▶ _What is being asked_
Whenever an image turns up, omit it and return the remaining data exactly.

START Dataset records

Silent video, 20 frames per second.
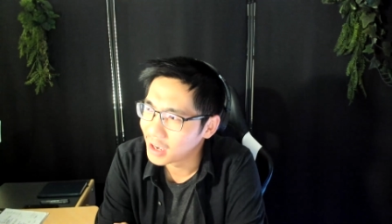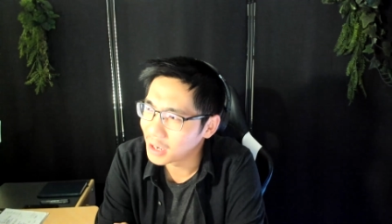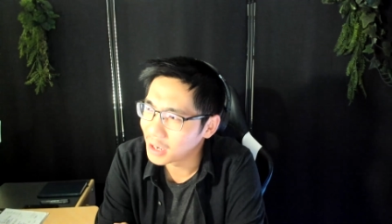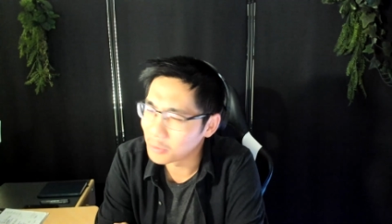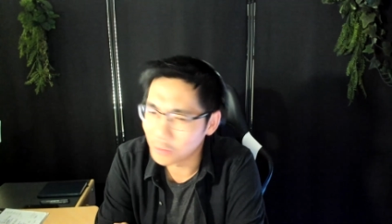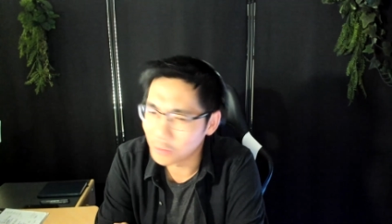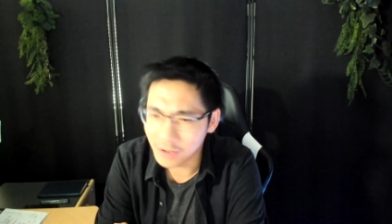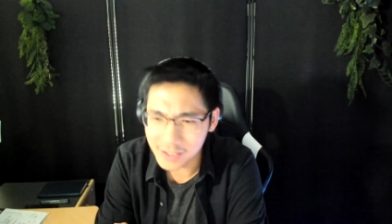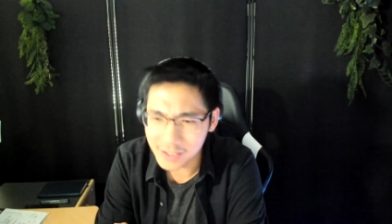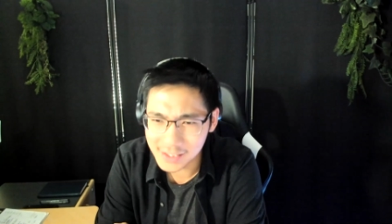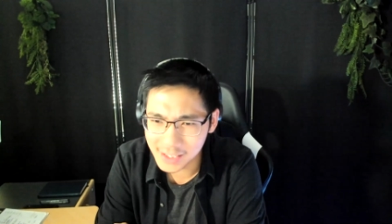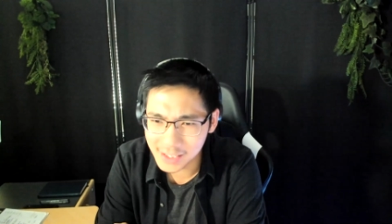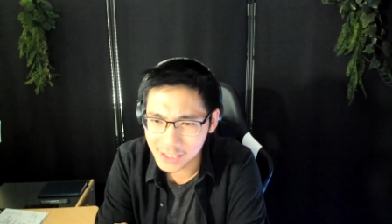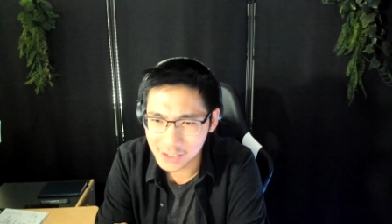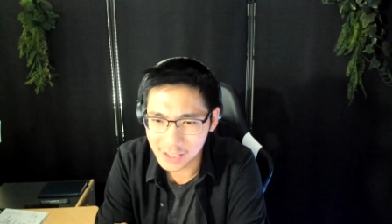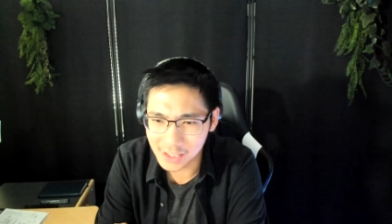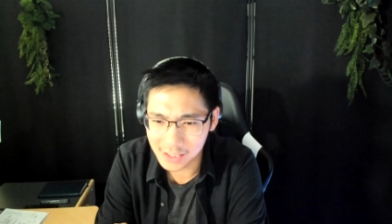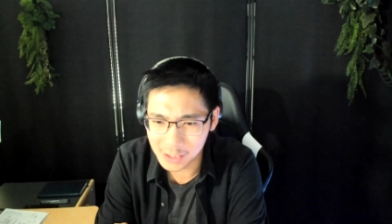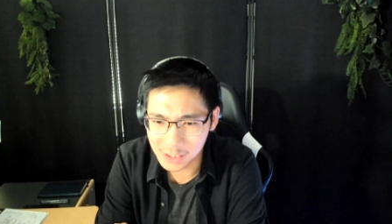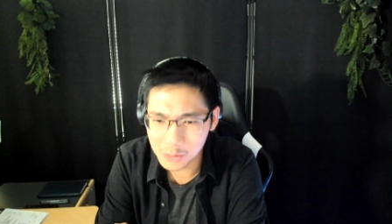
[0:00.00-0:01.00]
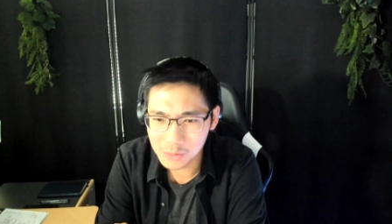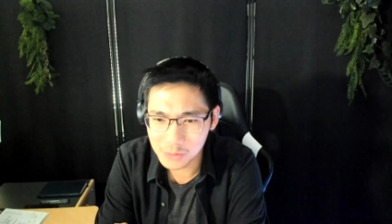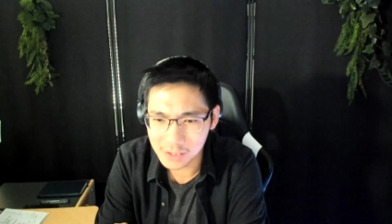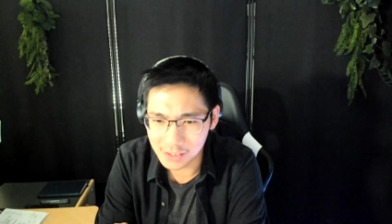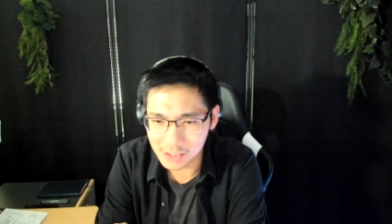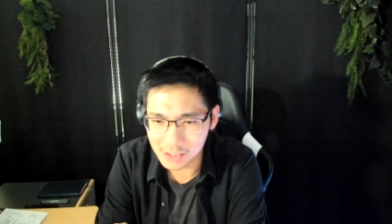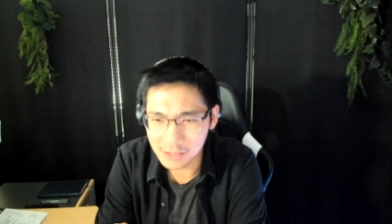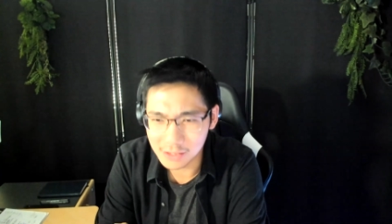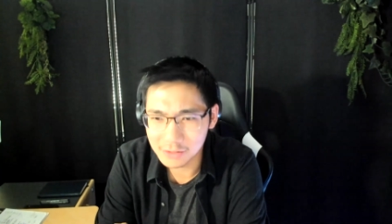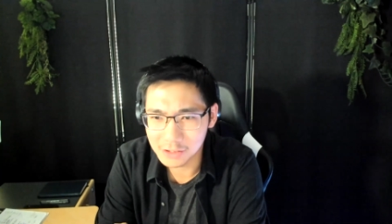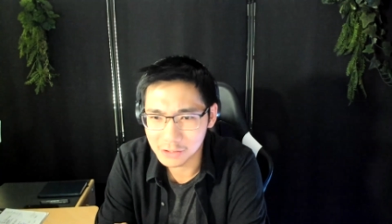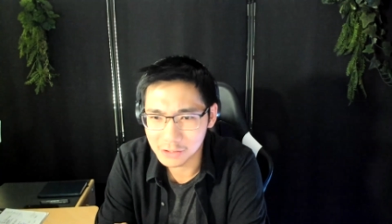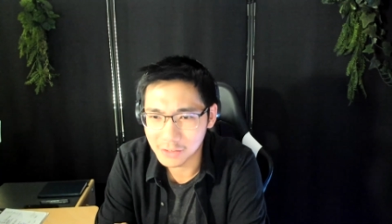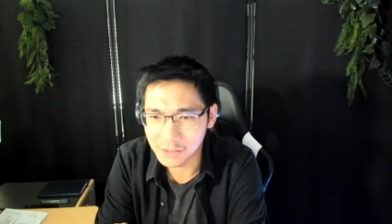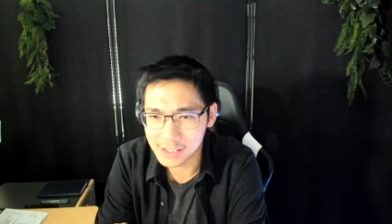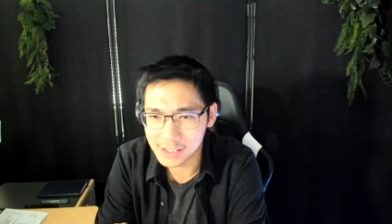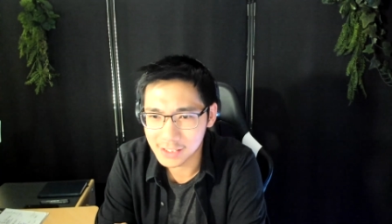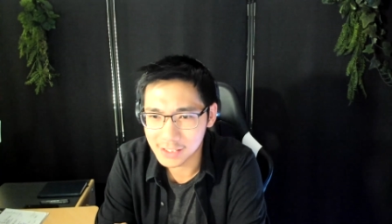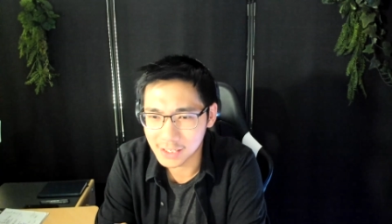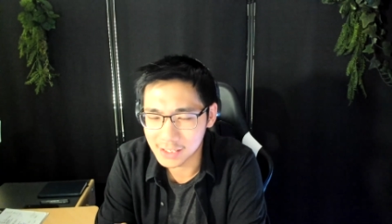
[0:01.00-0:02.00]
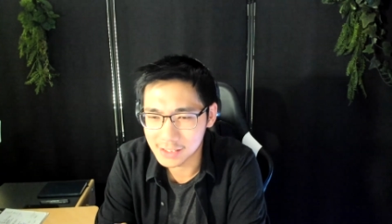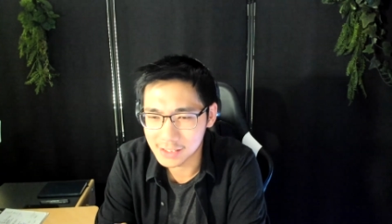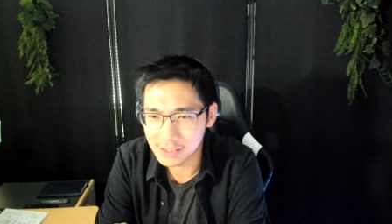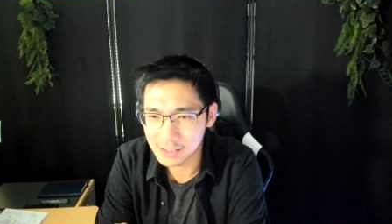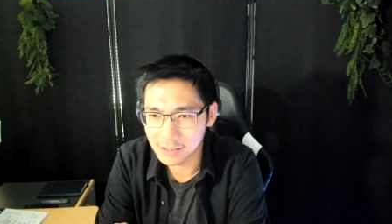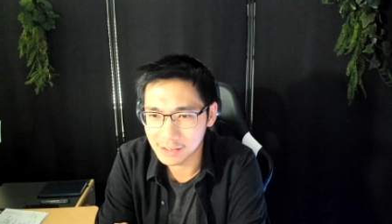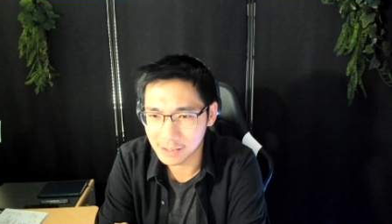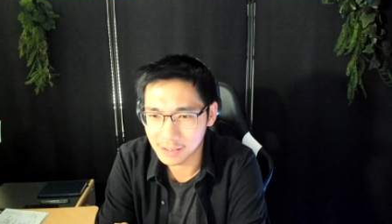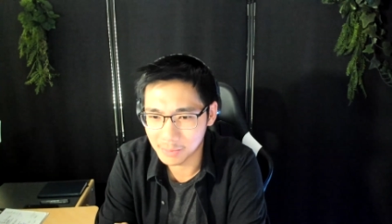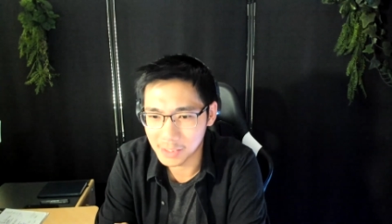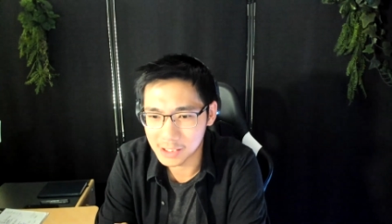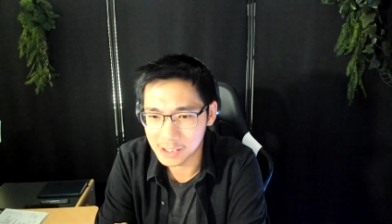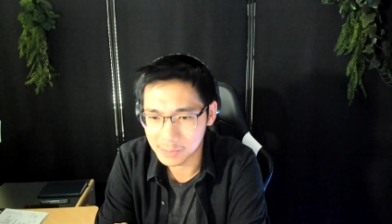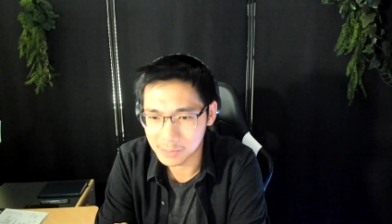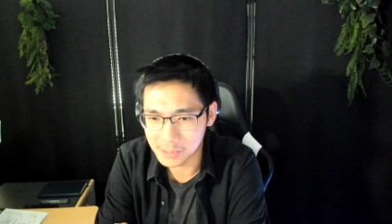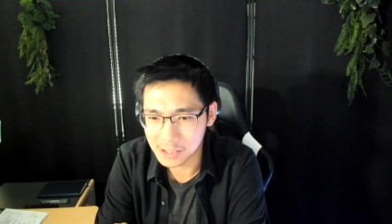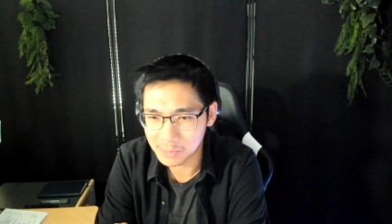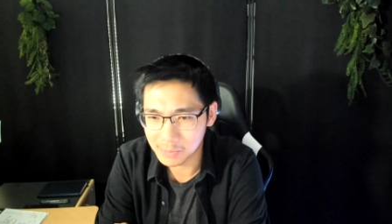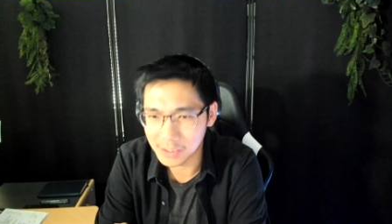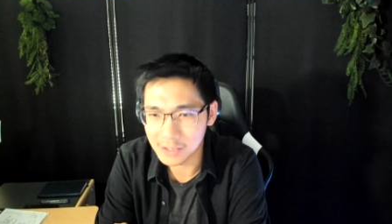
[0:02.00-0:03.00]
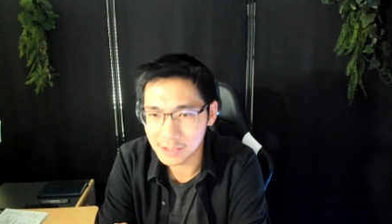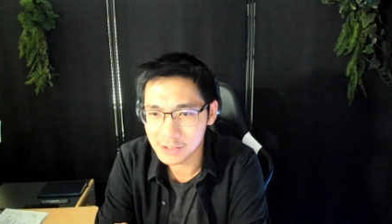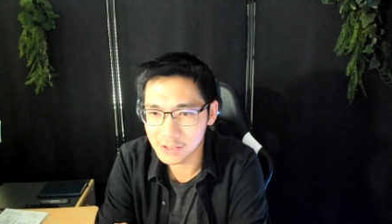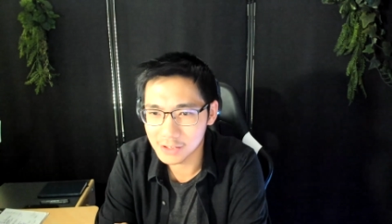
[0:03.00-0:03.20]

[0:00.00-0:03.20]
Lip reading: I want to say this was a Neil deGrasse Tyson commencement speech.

END Dataset records

▶ _Answer for this exercise_
Silent video, 20 frames per second.
[0:00.00-0:01.00]
[0:01.00-0:02.00]
[0:02.00-0:03.00]
[0:03.00-0:03.20]

[0:00.00-0:03.20]
Lip reading: I want to say this was a Neil deGrasse Tyson commencement speech.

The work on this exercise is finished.